WHAT TO PRODUCE — Without altering a word, return the records below, but exclude the pictures.

Stored data —
☆ ☆ ☆ ☆

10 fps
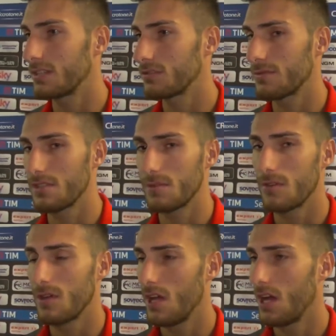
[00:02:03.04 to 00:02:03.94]
adesso
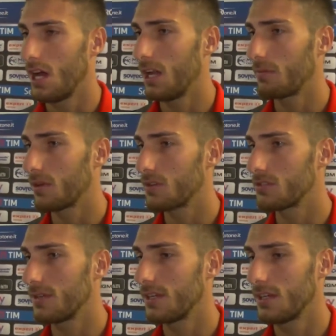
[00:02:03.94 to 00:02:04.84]
pensiamo alla
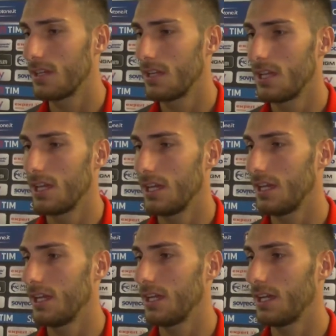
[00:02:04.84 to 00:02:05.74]
prossima.
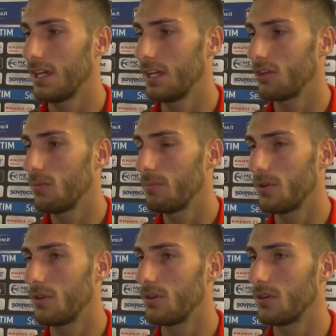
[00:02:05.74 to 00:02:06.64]
E
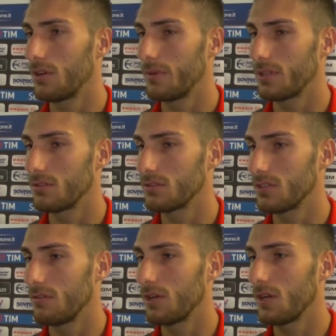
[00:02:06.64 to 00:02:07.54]
dopo, ripeto, se
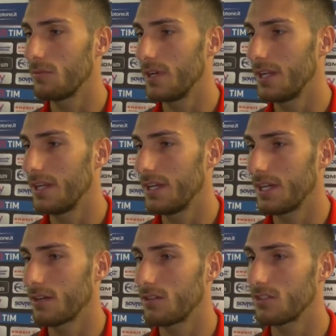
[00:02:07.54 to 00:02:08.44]
lavoriamo
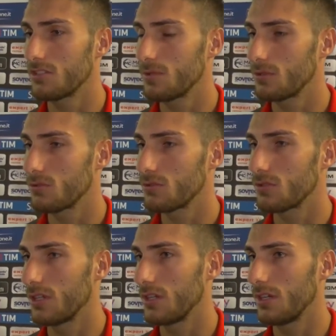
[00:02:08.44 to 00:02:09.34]
bene, con l'atteggiamento
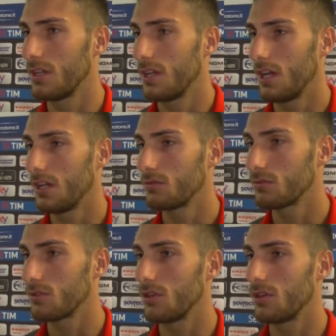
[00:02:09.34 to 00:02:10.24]
giusto e
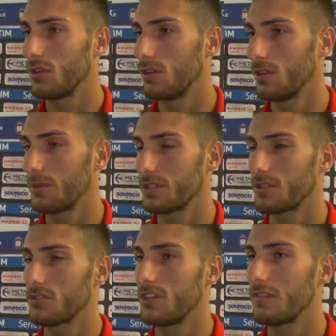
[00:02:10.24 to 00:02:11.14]
tutto, le
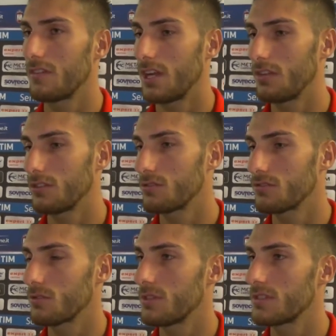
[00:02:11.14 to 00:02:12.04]
prestazioni arriveranno di
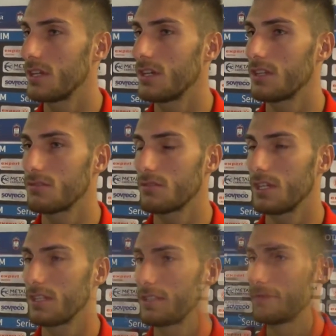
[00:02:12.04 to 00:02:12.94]
conseguenza ai
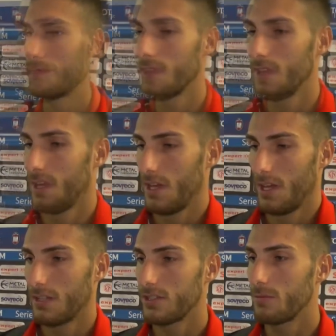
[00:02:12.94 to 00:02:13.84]
risultati.
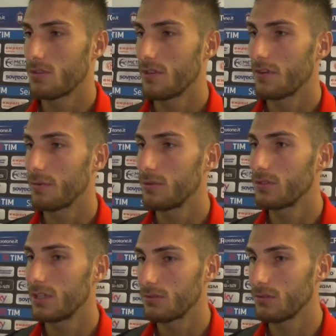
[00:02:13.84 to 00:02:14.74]
C'è cioè, bisogno di far
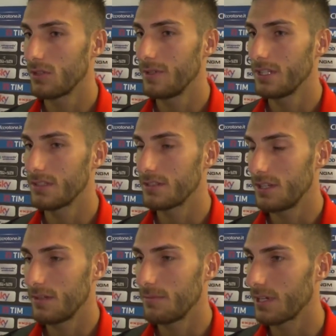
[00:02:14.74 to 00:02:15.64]
punti assolutamente
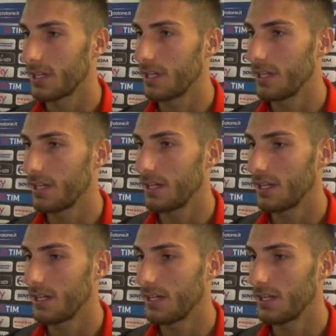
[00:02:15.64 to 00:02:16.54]
sì, perché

☆ ☆ ☆ ☆

PROBLEM SOLUTION —
10 fps
[00:02:03.04 to 00:02:03.94]
adesso
[00:02:03.94 to 00:02:04.84]
pensiamo alla
[00:02:04.84 to 00:02:05.74]
prossima.
[00:02:05.74 to 00:02:06.64]
E
[00:02:06.64 to 00:02:07.54]
dopo, ripeto, se
[00:02:07.54 to 00:02:08.44]
lavoriamo
[00:02:08.44 to 00:02:09.34]
bene, con l'atteggiamento
[00:02:09.34 to 00:02:10.24]
giusto e
[00:02:10.24 to 00:02:11.14]
tutto, le
[00:02:11.14 to 00:02:12.04]
prestazioni arriveranno di
[00:02:12.04 to 00:02:12.94]
conseguenza ai
[00:02:12.94 to 00:02:13.84]
risultati.
[00:02:13.84 to 00:02:14.74]
C'è cioè, bisogno di far
[00:02:14.74 to 00:02:15.64]
punti assolutamente
[00:02:15.64 to 00:02:16.54]
sì, perché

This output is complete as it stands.